De Hoge Raad heeft in zijn beoordeling het eerste middel behandeld, dat betrekking heeft op de vraag of het Hof ten onrechte de verklaring van een getuige, aangeduid als [betrokkene 1], voor het bewijs heeft gebruikt. De verdediging stelde dat zij niet in de gelegenheid was gesteld om het ondervragingsrecht, zoals gegarandeerd door artikel 6 van het Europees Verdrag voor de Rechten van de Mens (EVRM), uit te oefenen. Dit zou de betrouwbaarheid van de getuige in het gedrang hebben gebracht. De Hoge Raad oordeelde echter dat de gronden die door de Advocaat-Generaal zijn aangevoerd, niet tot cassatie konden leiden.
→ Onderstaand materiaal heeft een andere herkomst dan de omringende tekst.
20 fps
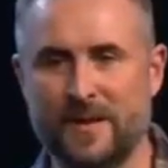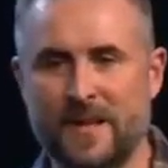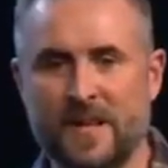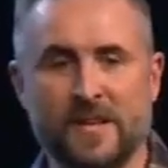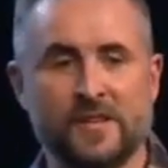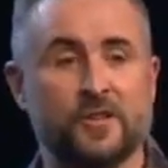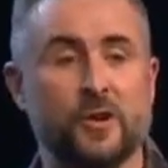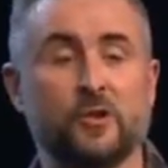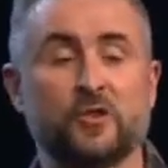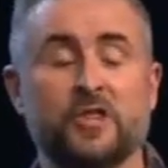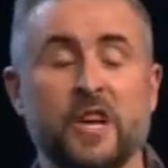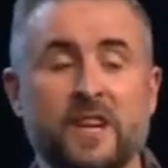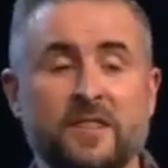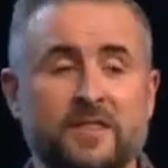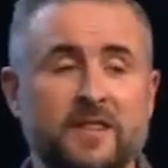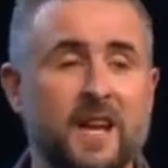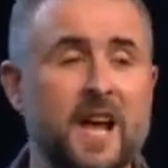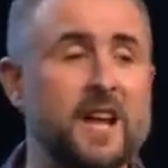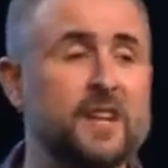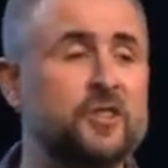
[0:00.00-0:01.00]
So
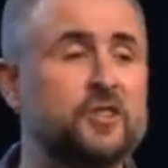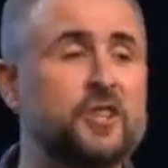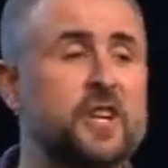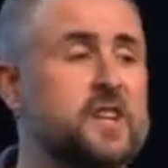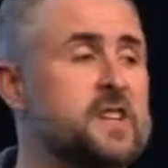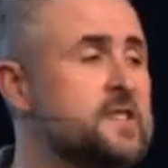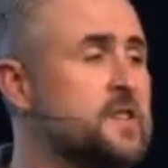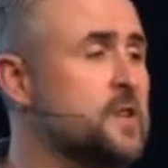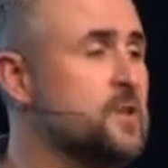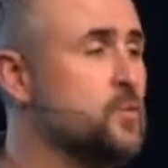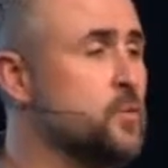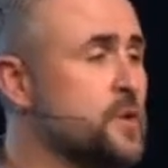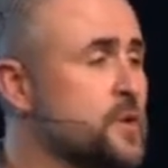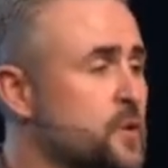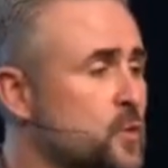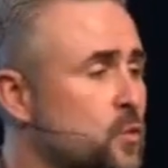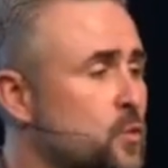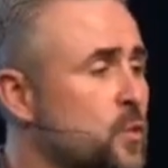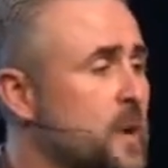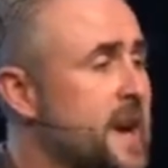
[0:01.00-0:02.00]
just like Jesus
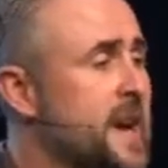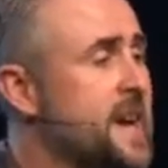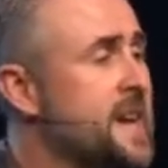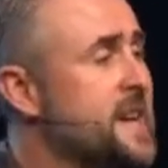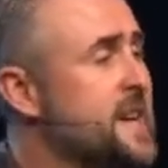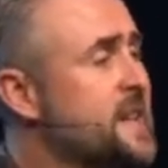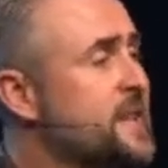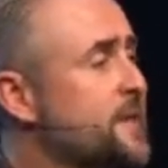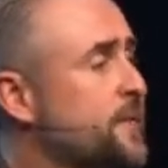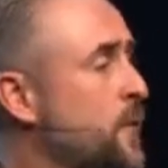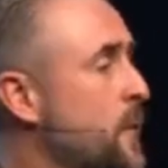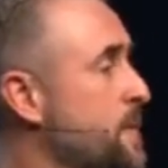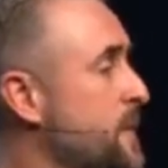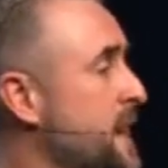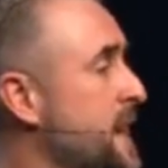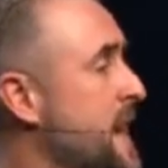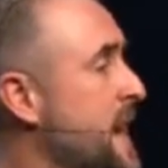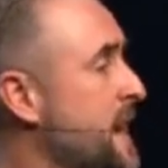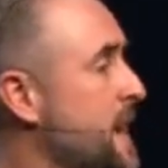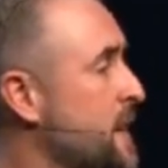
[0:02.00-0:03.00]
was raised from
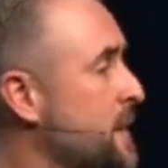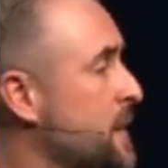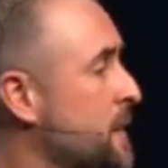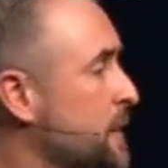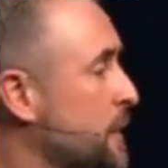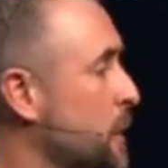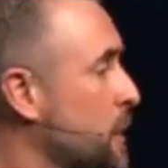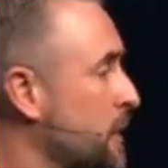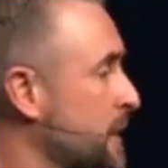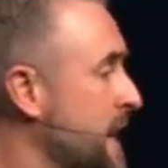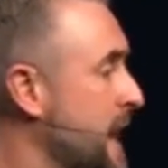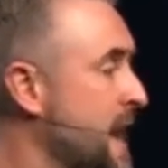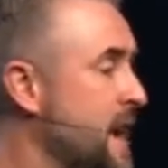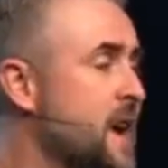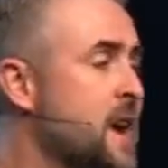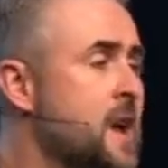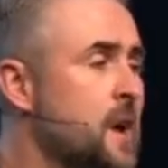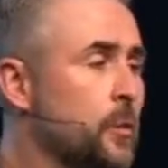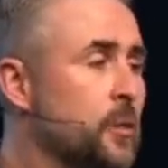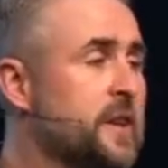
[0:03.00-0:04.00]
the dead on the 3rd day,
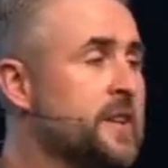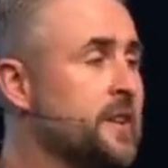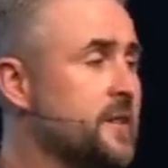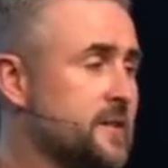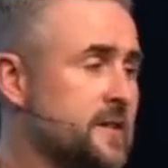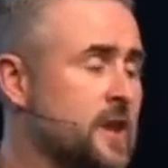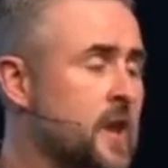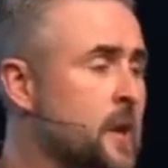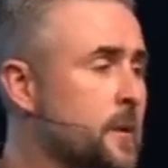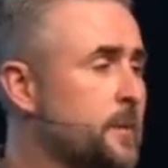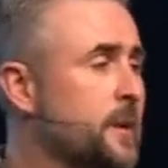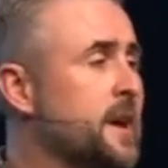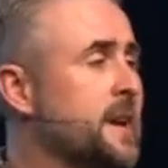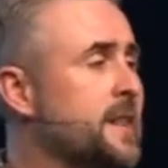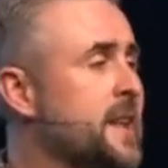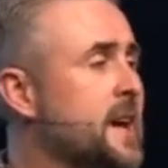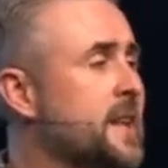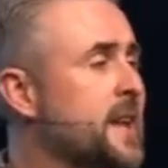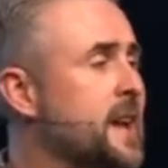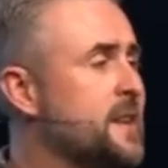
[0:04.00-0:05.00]
we just
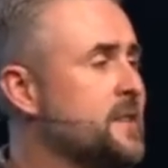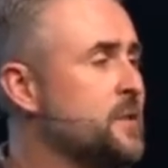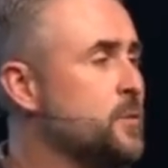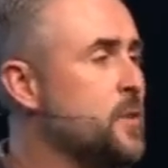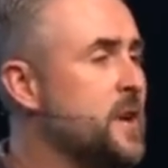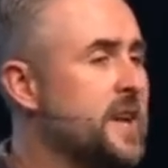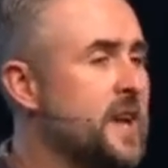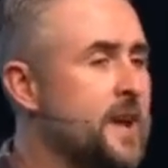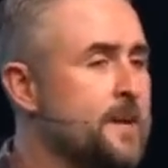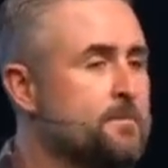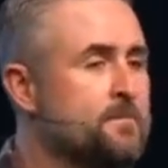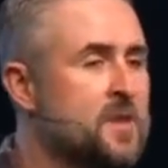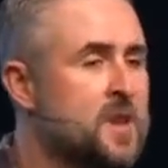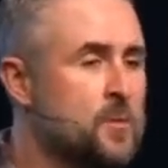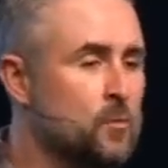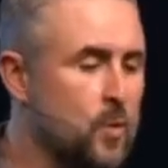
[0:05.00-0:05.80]
celebrated that last weekend.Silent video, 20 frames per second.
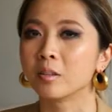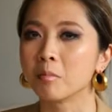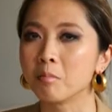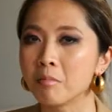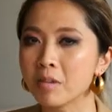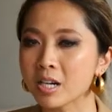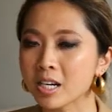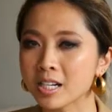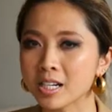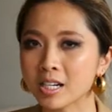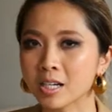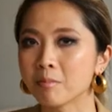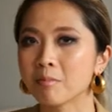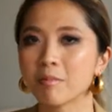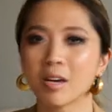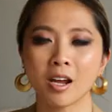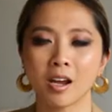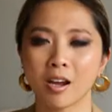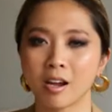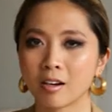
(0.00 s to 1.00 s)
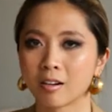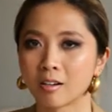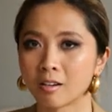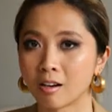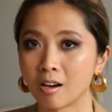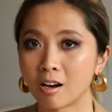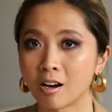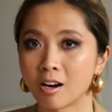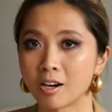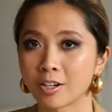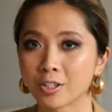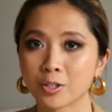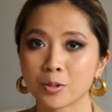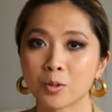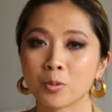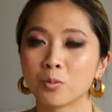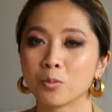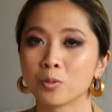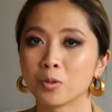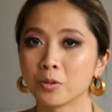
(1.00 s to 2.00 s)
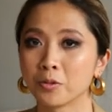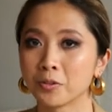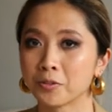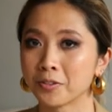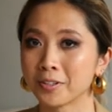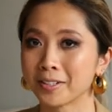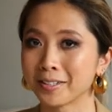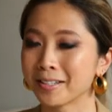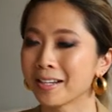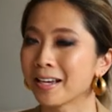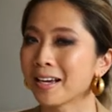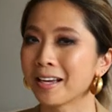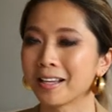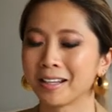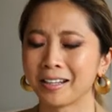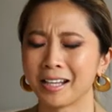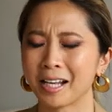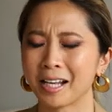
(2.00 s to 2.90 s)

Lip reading: the medium and large, will fit a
Vervolgens heeft de Hoge Raad het tweede middel beoordeeld, dat eveneens niet tot cassatie kon leiden. De Hoge Raad oordeelde dat dit geen nadere motivering behoefde, aangezien het middel niet leidde tot rechtsvragen die van belang zijn voor de rechtseenheid of de rechtsontwikkeling.
Uiteindelijk heeft de Hoge Raad het beroep verworpen. Dit arrest is gewezen door de vice-president W.A.M. van Schendel als voorzitter, samen met de raadsheren B.C. de Savornin Lohman en H.A.G. Splinter-van Kan, en is uitgesproken ter openbare terechtzitting op 11 maart 2014.